Objectives of this role / About the job:
This role is all about collaboration across disciplines to test hypotheses and increase product stability and robustness to customers. As a site reliability engineer, you’ll work in a squad alongside software engineers, QA engineers, product managers, and more. Together you’ll build and support a particular part of FINNOMENA.
We have built a great service for digital financial products, now we need to scale it and make sure it is rock solid. You will be helping us build out the scalable infrastructure and maintain control over the cloud platform and support the services that allow us to tolerate millions of events without any loss of quality of customer experience even during crazy peaks. We are the ideal match for the applicant that seeks autonomy, mastery and purpose from their professional environment and excited to create a massive impact for millions of Thai people with us, to unlock their investment potential via cutting edge innovations.
Responsibilities:
- As a Site Reliability Engineer, you will combine software and infrastructure engineering to build and run large-scale, distributed, fault-tolerant systems
- Participate as a stakeholder in planning the product roadmap, sprint planning, standups
- You will be responsible for the implementation of scalable and resilient infrastructure
- Scale systems sustainably and development velocity through automation
- Build and improve performance of software integration and deployment automation for delivering product to our cloud platform
- Optimize logging, monitoring and alerting systems to ensure the highest availability and uptime
- Investigate and solve underlying ambiguity technical problems in different programming languages
- Troubleshooting networking, compute, and Kubernetes failures
- Practice sustainable incident response, perform root cause analysis, resolve incidents and write precise blameless postmortems
- Hardening security all around
- Continuously improve the way the team operates, and ensure everyone is happy and efficient
- Maintain existing services and tools, augmenting and replacing as required
- Research, design, develop, adopt tools to aid in improving infrastructure reliability
- Documenting systems, particularly tribal knowledge
- Sharing your knowledge and experience with others in the squad
- Respond to emergencies off-work hours
Preferred qualifications:
- 1 year of demonstrated software infrastructure experience as a site reliability engineer / DevOps engineer / DevSecOps engineer / software engineer.
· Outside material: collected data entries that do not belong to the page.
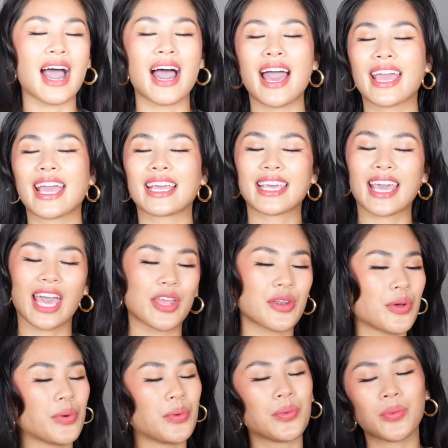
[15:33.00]
I
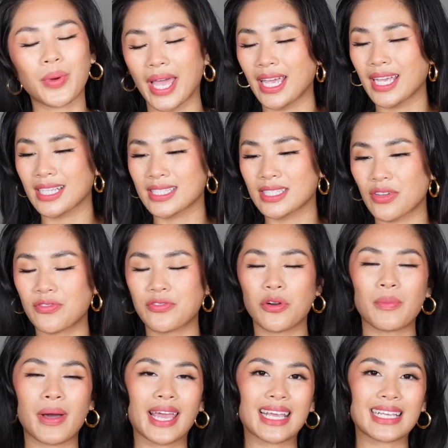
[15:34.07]
cannot wait for
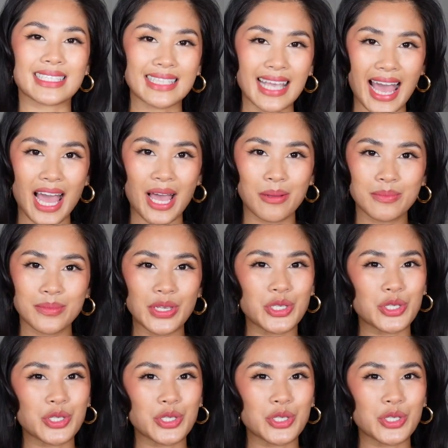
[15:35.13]
my examsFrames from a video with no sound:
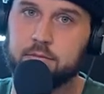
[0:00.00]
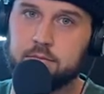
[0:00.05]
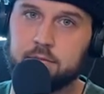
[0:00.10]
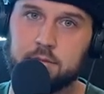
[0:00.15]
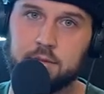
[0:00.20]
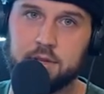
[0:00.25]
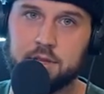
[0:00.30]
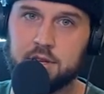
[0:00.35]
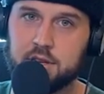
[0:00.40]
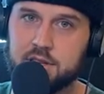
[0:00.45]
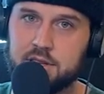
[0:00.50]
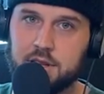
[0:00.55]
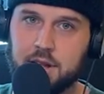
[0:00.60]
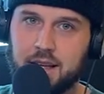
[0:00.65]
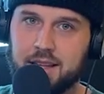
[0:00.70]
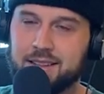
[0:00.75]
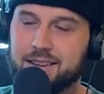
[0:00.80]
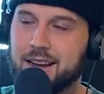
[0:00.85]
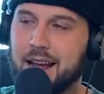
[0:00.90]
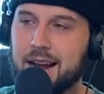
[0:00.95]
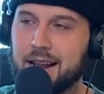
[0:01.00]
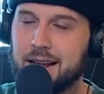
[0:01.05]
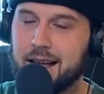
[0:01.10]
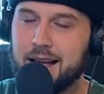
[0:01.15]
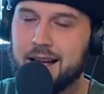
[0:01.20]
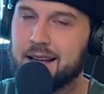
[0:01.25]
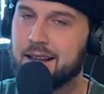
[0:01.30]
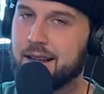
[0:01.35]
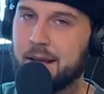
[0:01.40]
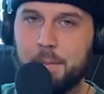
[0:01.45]
It's just the kind of
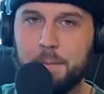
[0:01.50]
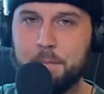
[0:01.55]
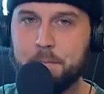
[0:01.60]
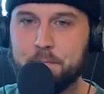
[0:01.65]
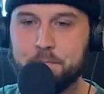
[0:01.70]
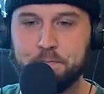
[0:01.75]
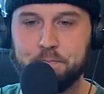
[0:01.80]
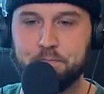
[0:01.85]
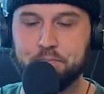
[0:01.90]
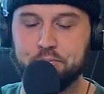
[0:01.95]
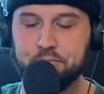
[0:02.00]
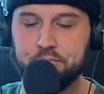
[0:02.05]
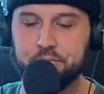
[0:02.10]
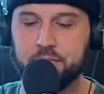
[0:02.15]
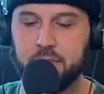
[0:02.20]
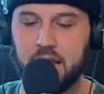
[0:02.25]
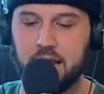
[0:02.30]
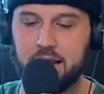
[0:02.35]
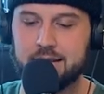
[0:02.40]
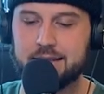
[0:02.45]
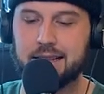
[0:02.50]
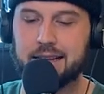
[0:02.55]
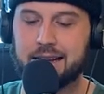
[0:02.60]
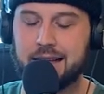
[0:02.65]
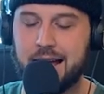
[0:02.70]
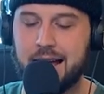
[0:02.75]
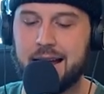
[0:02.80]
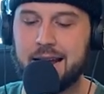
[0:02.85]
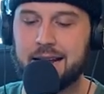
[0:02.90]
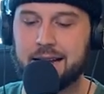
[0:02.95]
guy I am. It's the
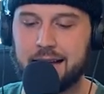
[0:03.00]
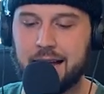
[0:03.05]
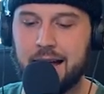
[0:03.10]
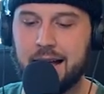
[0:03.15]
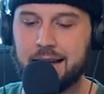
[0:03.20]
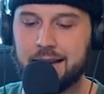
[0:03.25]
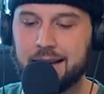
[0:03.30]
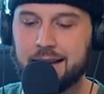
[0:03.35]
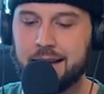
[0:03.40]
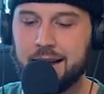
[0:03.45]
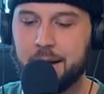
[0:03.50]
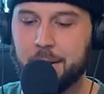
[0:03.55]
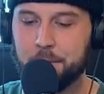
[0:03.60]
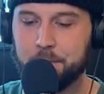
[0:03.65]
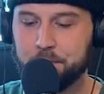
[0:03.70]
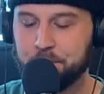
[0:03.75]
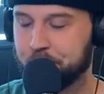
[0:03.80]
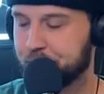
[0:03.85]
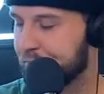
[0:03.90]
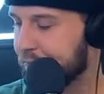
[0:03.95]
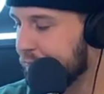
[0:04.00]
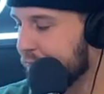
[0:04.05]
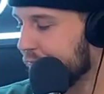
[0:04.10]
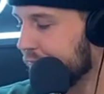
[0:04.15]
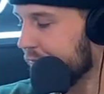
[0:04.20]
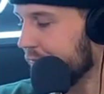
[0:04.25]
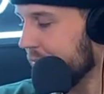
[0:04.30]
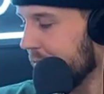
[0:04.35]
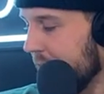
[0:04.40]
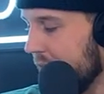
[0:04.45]
kind of guy I am.
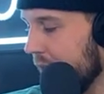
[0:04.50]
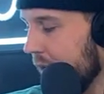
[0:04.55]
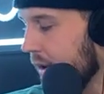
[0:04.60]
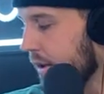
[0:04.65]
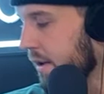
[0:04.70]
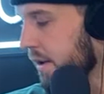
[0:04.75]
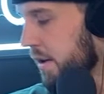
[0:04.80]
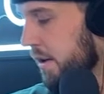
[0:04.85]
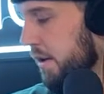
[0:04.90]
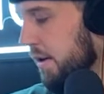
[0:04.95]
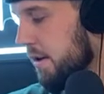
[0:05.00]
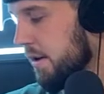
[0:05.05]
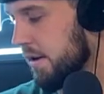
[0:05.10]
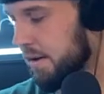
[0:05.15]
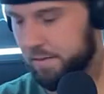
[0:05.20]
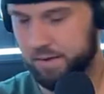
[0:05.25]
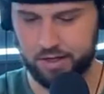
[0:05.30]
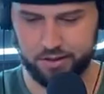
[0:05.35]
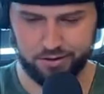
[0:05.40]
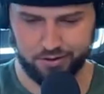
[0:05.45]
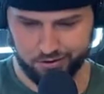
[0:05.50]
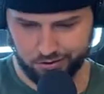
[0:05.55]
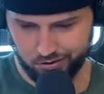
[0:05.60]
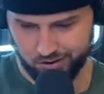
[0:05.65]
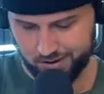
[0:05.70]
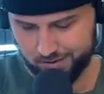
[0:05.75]
Because they're doing their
- Infrastructure and application security engineering experience or understanding of information security is a plus.
- You have an understanding of basic networking.
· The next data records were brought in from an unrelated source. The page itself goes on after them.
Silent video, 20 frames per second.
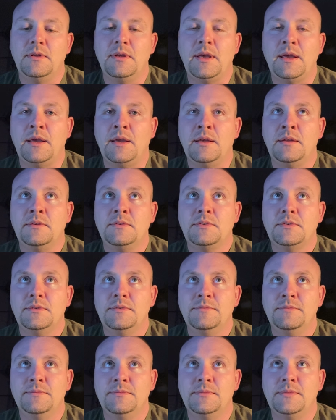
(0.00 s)
Ant,
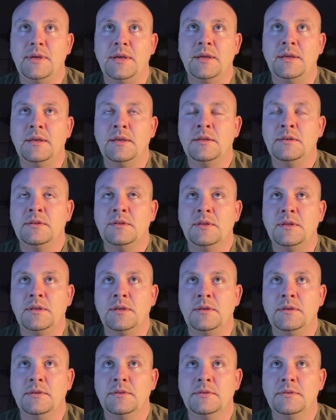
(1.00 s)

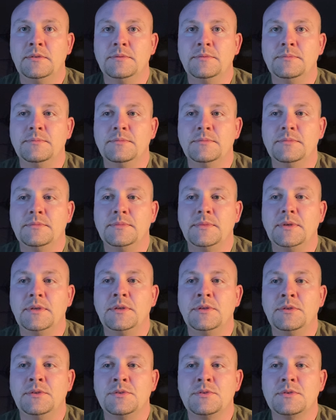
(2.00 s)
A-N-T,
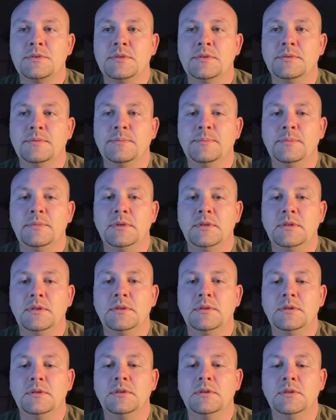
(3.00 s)
is
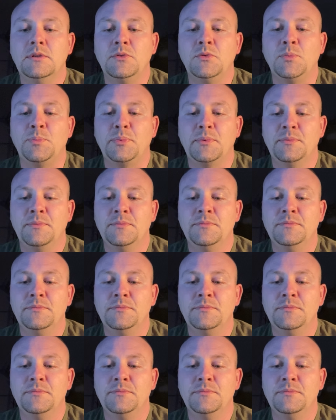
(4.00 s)
loop.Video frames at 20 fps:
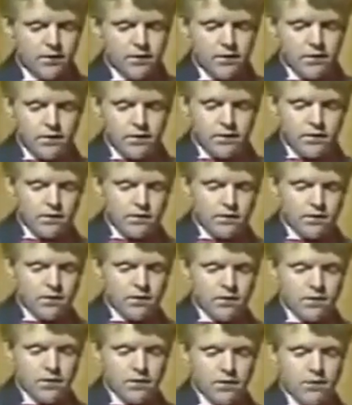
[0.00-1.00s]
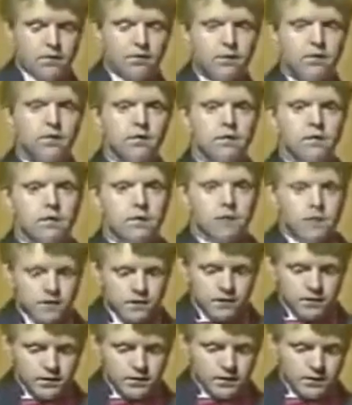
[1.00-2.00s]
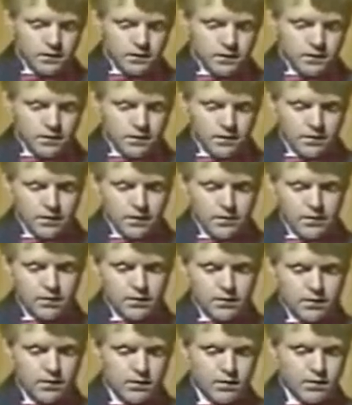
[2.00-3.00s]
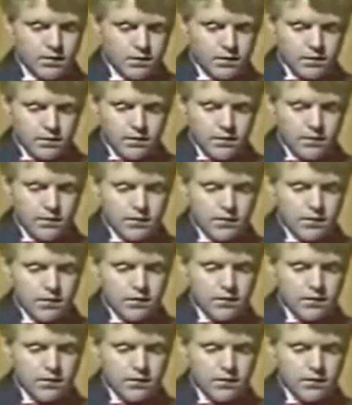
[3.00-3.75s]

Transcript: (silence)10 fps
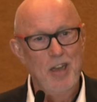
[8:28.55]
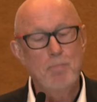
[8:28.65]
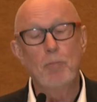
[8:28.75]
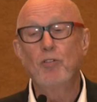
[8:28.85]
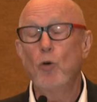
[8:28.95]

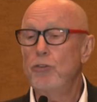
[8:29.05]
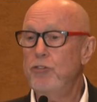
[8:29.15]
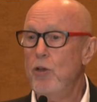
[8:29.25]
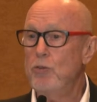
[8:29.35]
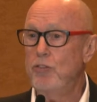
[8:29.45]
But we've
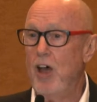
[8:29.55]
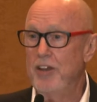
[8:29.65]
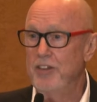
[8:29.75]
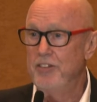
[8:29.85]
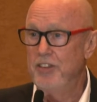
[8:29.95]
also
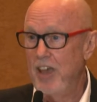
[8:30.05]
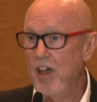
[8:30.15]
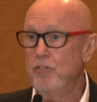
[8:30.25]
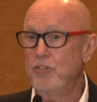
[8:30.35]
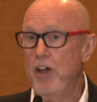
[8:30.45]
started,
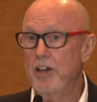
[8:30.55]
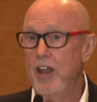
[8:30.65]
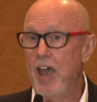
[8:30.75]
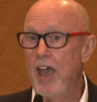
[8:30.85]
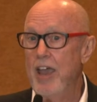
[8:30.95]
DAI
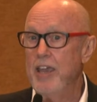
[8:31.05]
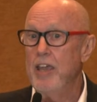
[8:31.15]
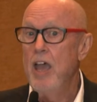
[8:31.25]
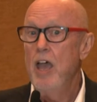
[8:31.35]
started a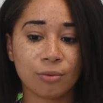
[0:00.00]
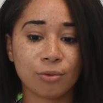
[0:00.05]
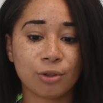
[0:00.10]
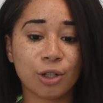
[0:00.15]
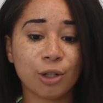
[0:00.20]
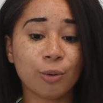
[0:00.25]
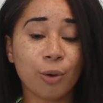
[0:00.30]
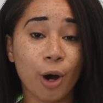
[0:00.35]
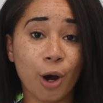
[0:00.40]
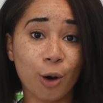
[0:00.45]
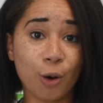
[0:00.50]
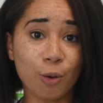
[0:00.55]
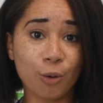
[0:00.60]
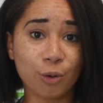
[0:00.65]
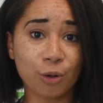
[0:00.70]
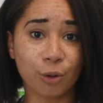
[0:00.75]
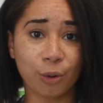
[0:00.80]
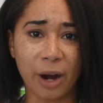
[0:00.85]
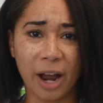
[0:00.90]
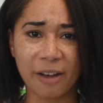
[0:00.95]
Do you
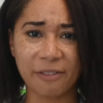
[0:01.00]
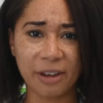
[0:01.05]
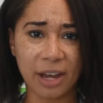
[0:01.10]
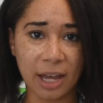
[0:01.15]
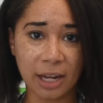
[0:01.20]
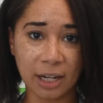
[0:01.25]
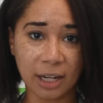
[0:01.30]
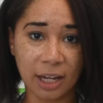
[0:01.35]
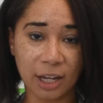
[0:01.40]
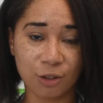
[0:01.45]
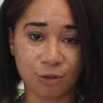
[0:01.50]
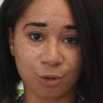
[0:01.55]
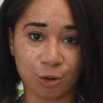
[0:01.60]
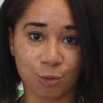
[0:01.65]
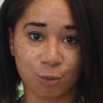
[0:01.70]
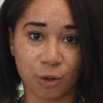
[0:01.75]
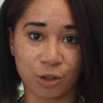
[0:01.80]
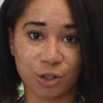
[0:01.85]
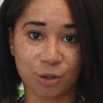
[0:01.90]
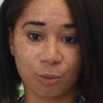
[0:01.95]
own or have any
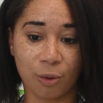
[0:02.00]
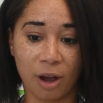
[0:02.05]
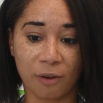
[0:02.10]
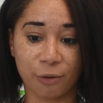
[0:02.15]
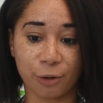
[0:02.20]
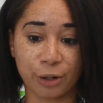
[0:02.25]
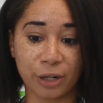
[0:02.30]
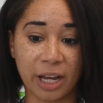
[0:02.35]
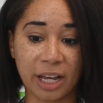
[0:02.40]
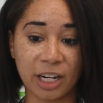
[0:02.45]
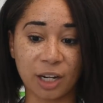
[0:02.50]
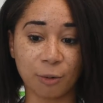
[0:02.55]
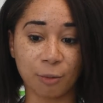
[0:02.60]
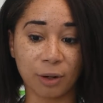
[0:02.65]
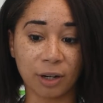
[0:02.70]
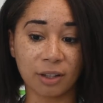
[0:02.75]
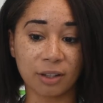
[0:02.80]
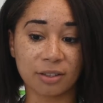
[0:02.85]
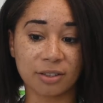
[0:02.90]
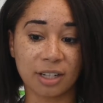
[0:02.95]
interest whatsoever in any
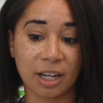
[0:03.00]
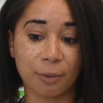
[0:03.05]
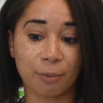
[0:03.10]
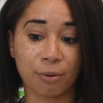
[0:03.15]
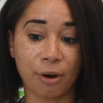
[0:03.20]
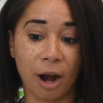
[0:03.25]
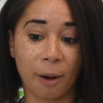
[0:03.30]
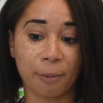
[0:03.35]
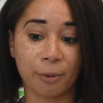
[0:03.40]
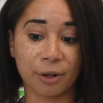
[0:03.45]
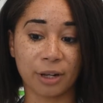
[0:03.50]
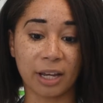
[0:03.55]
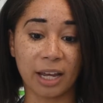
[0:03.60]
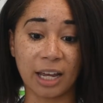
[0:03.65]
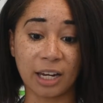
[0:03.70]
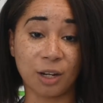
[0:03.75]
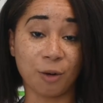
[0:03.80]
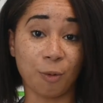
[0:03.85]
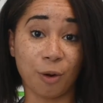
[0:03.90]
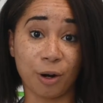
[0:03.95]
real estate property
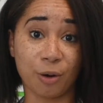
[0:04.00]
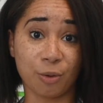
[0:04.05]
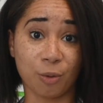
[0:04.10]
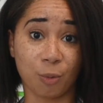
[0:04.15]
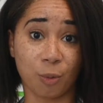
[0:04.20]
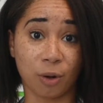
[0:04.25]
anywhere in the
- You have basic knowledge in Linux monitoring, troubleshooting, and administration.
- Competence in at least one programming language. Must be able to write and evaluate code for scalability/runtime. (Ideally, VueJS, Golang, NodeJS)
- Experience with container orchestration platforms such as Kubernetes
- Experience working with at least one DBMS Eg: MSSQL, MySQL
- Experience with monitoring, APM, and logging tooling E.g EFK, Grafana is a plus
- Experience with configuration management tools Eg: Helm is a plus
- Experience with Infrastructure-as-Code tools such as Terraform is a plus
- Experience with Kubernetes Multicluster is a plus